I think another difference between higher level research work as a student in the arts/humanities and the sciences is that most of the time in the sciences as a graduate student you work in someone’s lab: you do small parts that eventually combine with the work of others in the lab to supply the information and ideas for a larger research project that was designed by the supervising faculty of the lab who long ago developed the research focus, question and hypothesis for your work. Here in the arts/humanities world, each new Ph.D. basically has to develop their own lab … without awesome government or corporate funding like they get over in the science buildings.

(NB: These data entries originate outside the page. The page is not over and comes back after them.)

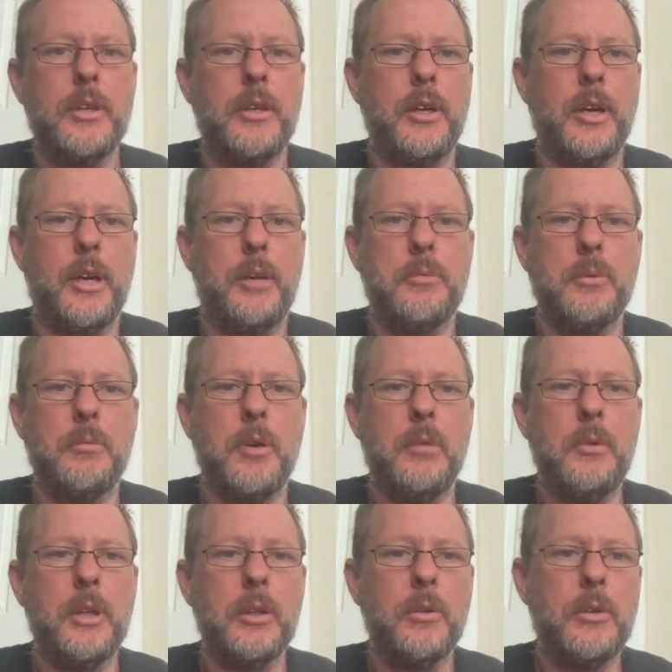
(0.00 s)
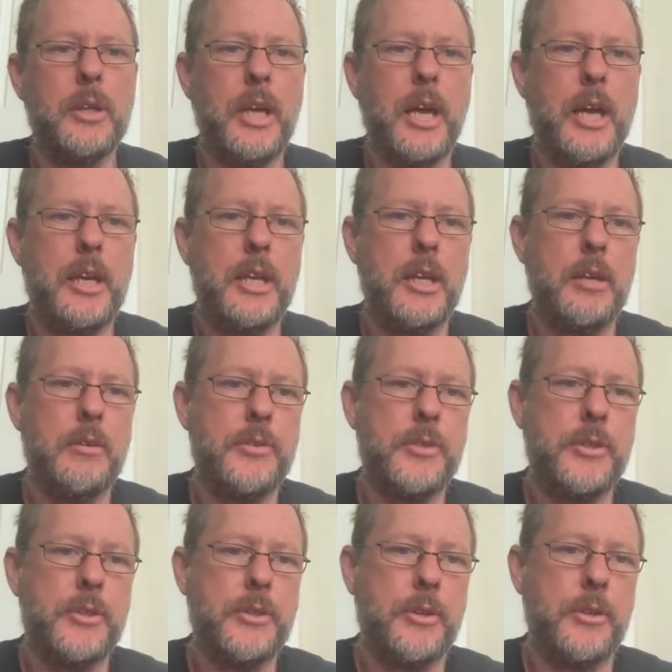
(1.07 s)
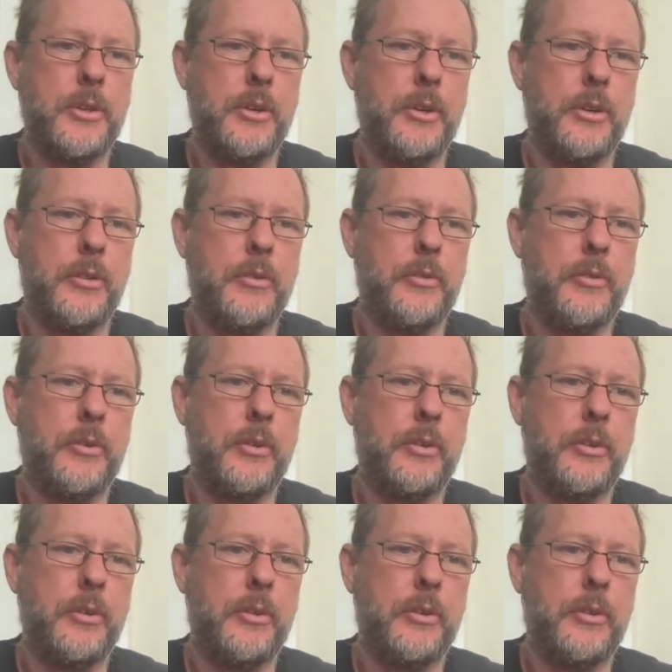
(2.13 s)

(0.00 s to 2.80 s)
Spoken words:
But what we're looking at here is this curve.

And thus this is part of An Educated Mule. Here I’ll leave a trail of my entry into and work in art and humanities higher level research on which I will be evaluated. The trail will be laid so that I can find my way back in (or out if need be!) … and anyone who wants to follow the path I’m trying out is welcome to join in. I will warn you, I will not ever (I think) sound like much of a brainiac along this path — I am annoyed by educators whose tone is high and mighty — even if they don’t mean to sound that way. I say this because this is seriously hard work to do and I do take it seriously, but I find it best to “bring the tablet down off the mountain” not cast in stone in an obscure language most people do not know, but presented as ideas, just ideas, in an accessible manner. So here you will find ideas, not jargon, not high handedness, transmitted in my regular, everyday words.

1 Comment

One Comment so far ↓

  • Colleen Reynolds

    There are all different ways of sounding high and mighty, too. What would/does it mean for someone to enroll in a PhD program [mostly] for the fun of it? It has been interesting to see people respond to me when I tell them that this was my primary driving factor. Most seem surprised. If you had plenty of available time and money to do what you wanted, what would you do? For me, the answer was to go and see what there is to discover beyond what I know in the place where I best understood how to learn: the academy. The more I understand about the current state of the academy, the more I want to provide other options for places where people can go out discover new ideas.

    Admittedly, this is far more selfish than any desire to “contribute to the collective of human knowledge.” I just want to have fun. Discovering is fun. You, dear writer, seem to have a solid sense of how fun discovering can be, whether from reading and discussing a great book or from measuring the results of a scientific experiment. I look forward to your future posts!